TRY IT: Give back each entry exactly as written, apart from the pictures.

[Records excerpted from a collection]
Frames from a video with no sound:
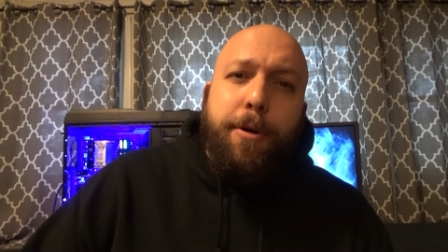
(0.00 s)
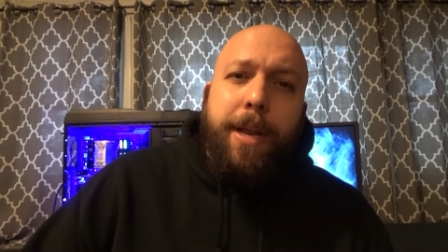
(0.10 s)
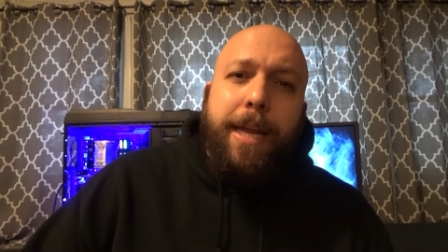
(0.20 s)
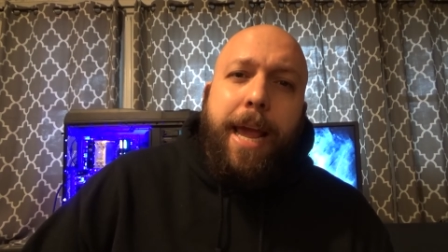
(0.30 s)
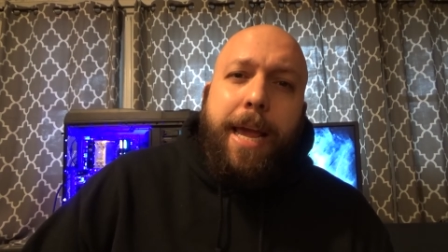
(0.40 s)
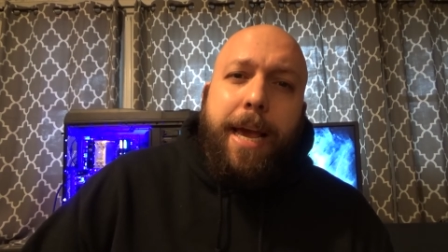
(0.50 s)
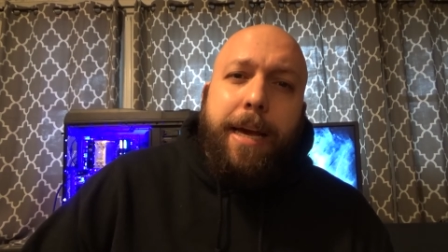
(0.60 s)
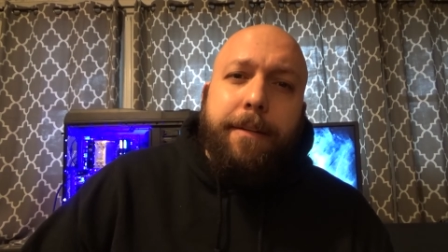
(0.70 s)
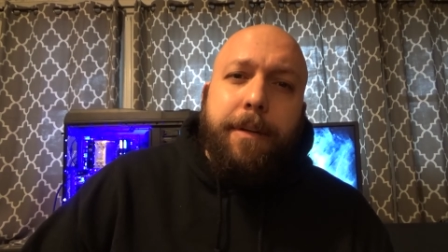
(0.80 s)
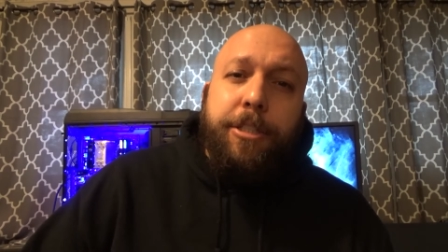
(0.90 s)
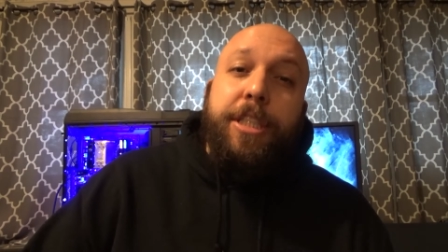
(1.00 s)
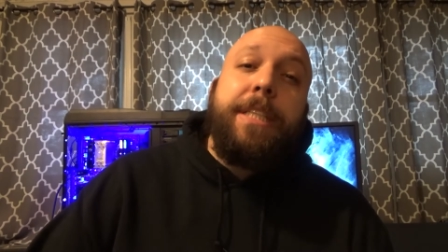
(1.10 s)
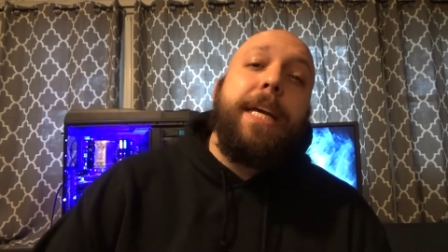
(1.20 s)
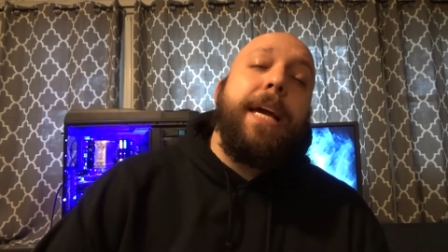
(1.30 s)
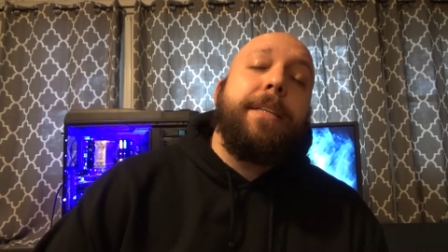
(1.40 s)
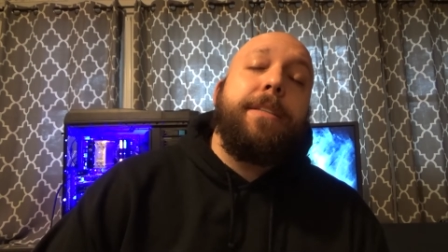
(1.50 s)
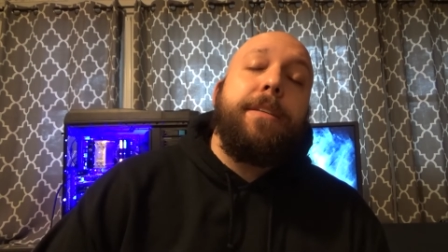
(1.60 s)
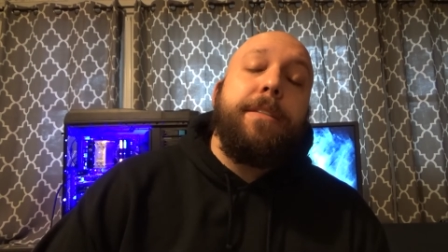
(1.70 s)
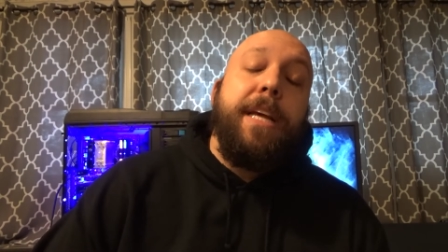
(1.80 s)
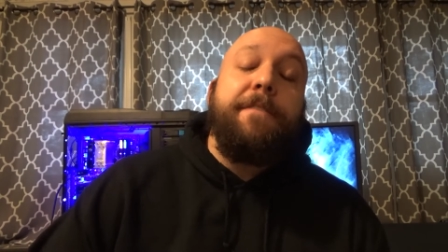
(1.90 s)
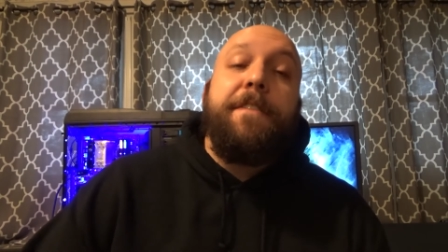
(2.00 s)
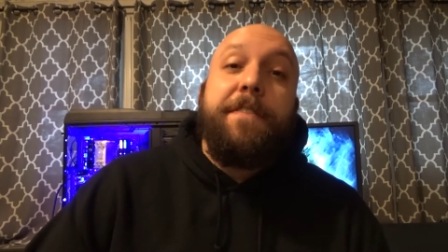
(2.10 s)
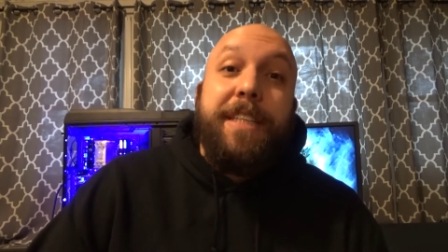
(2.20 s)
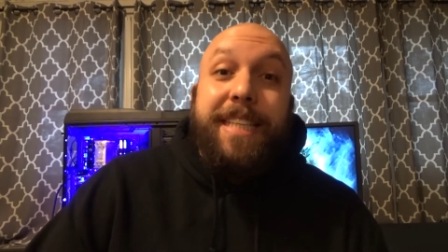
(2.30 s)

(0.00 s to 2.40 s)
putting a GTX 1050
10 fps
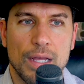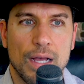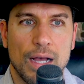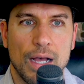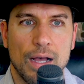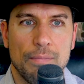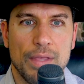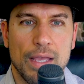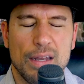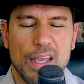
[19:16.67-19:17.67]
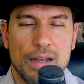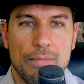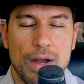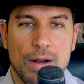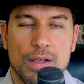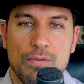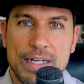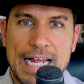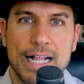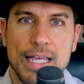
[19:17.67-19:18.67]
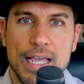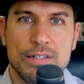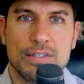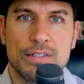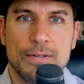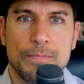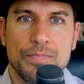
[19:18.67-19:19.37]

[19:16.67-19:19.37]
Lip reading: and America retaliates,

TASK ANSWER:
Frames from a video with no sound:
(0.00 s)
(0.10 s)
(0.20 s)
(0.30 s)
(0.40 s)
(0.50 s)
(0.60 s)
(0.70 s)
(0.80 s)
(0.90 s)
(1.00 s)
(1.10 s)
(1.20 s)
(1.30 s)
(1.40 s)
(1.50 s)
(1.60 s)
(1.70 s)
(1.80 s)
(1.90 s)
(2.00 s)
(2.10 s)
(2.20 s)
(2.30 s)

(0.00 s to 2.40 s)
putting a GTX 1050
10 fps
[19:16.67-19:17.67]
[19:17.67-19:18.67]
[19:18.67-19:19.37]

[19:16.67-19:19.37]
Lip reading: and America retaliates,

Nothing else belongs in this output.